Most of the activity took place in the Institute for Fluid Dynamics and Applied Mathematics, which was situated on the third floor of the present Mathematics Building, while the Department of Mathematics occupied the first and the second floor. The fourth floor is a later addition.
Many of the mathematicians at the Institute had a joint appointment in the Department, and did teach a course. Some, who originally came to the Institute, switched to the Department.
Two of those are still with us, though both are emeriti now. One of them, Karl Stellmacher, gave a negative solution to a celebrated problem of Hadamard whether the only partial differential operators which exhibit Huygens' phenomenon are those which can be obtained by a change of variables from the wave operator. Among Avron Douglis' numerous publications, there is one written in collaboration with Shmuel Agmon and Louis Nirenberg which is one of the most often quoted papers in the history of mathematics.
The first generation of member of the Institute was recruited by Monroe Martin, it first director, and by Alexander Weinstein, who has outstanding contributions to eigenvalues and to singular partial differential operators. Unfortunately Weinstein had a difficult personality, and some of those who came because of him, left because of him.
In the early 1960's New York State created five Einstein chairs in science, each endowed with the then enormous sum of one hundred thousand dollars. Two of the five Einstein professors came from Maryland: Joaquin Diaz and Elliot Montroll. Diaz died at a relatively young age, and Montroll returned later from Rochester to Maryland. Among the other mathematicians who were at the Institute, let me mention Hans Weinberger, who left for Minnesota and was the first director of the Institute for Mathematics and Applications there, and J. H. Bramble, L. Payne and G. S. S. Ludford, who all went to Cornell. Between 1953 and 1960, the great Hungarian-Swedish mathematician Marcel Riesz spent at least one semester each year at the Institute.
For young mathematicians working in partial differential equations it was customary to spend a year or two, or at least a few months, at the Institute. Among the visitors, let me list Shmuel Agmon, Lars Garding, Lars Hormander, Jacques-Louis Lions (who came wiht his then two-year old son Pierre-Louis, now a world-class mathematician in his own right), Jaak Peetre, Carlo Pucci, Wolfgang Walter.
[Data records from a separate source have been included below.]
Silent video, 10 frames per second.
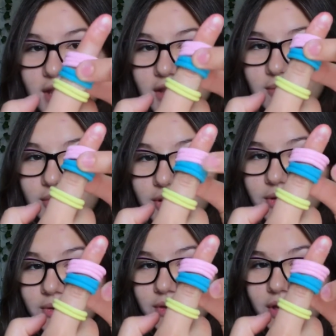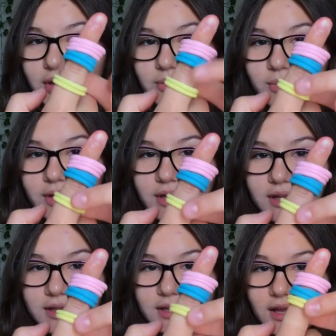the blue layered one,
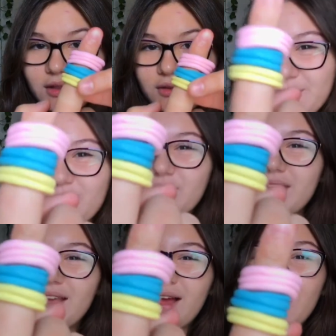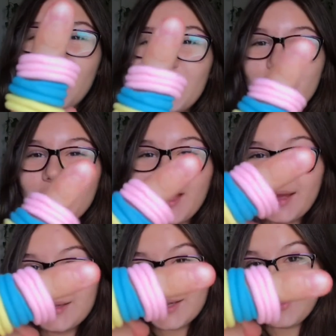and the yellow.
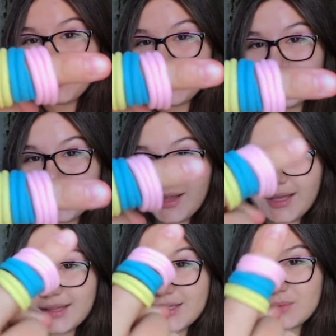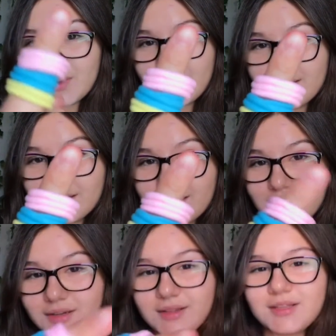And I really like this one,
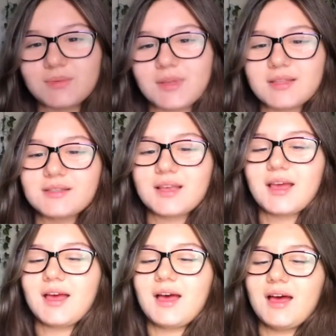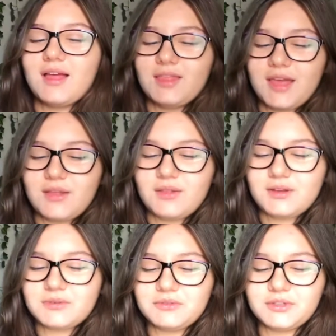or these ones. They look
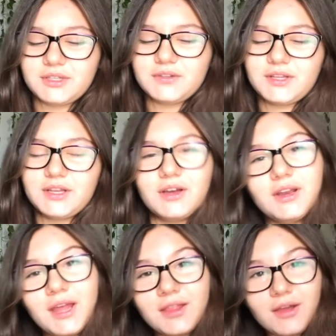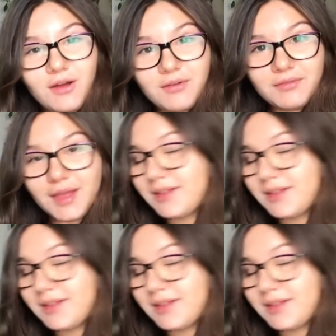really good, and they all fit.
Another distinguished member of the Institute was J. M Burgers, the "father of magnetohydrodynamics." A young colleague, who lectured recently on the Burgers equation, was surprised when I told him that Burgers spent the last thirty years or so of his life at Maryland.
The Martin-Marietta Company originally wanted to found an "Institute for Fluid Dynamics," and it was only at the insistence of Weinstein that "and Applied Mathematics" was added to its name. At one of the unfortunate reorganizations it was renamed "Institute for Physical Science and Technology" and no one seems to have protested that mathematics was left out, in spite of the fact that to this day a lot of very important mathematical activity takes place there. However, during the mid-sixties the Department started to play an increasingly important role in the mathematical life of the University.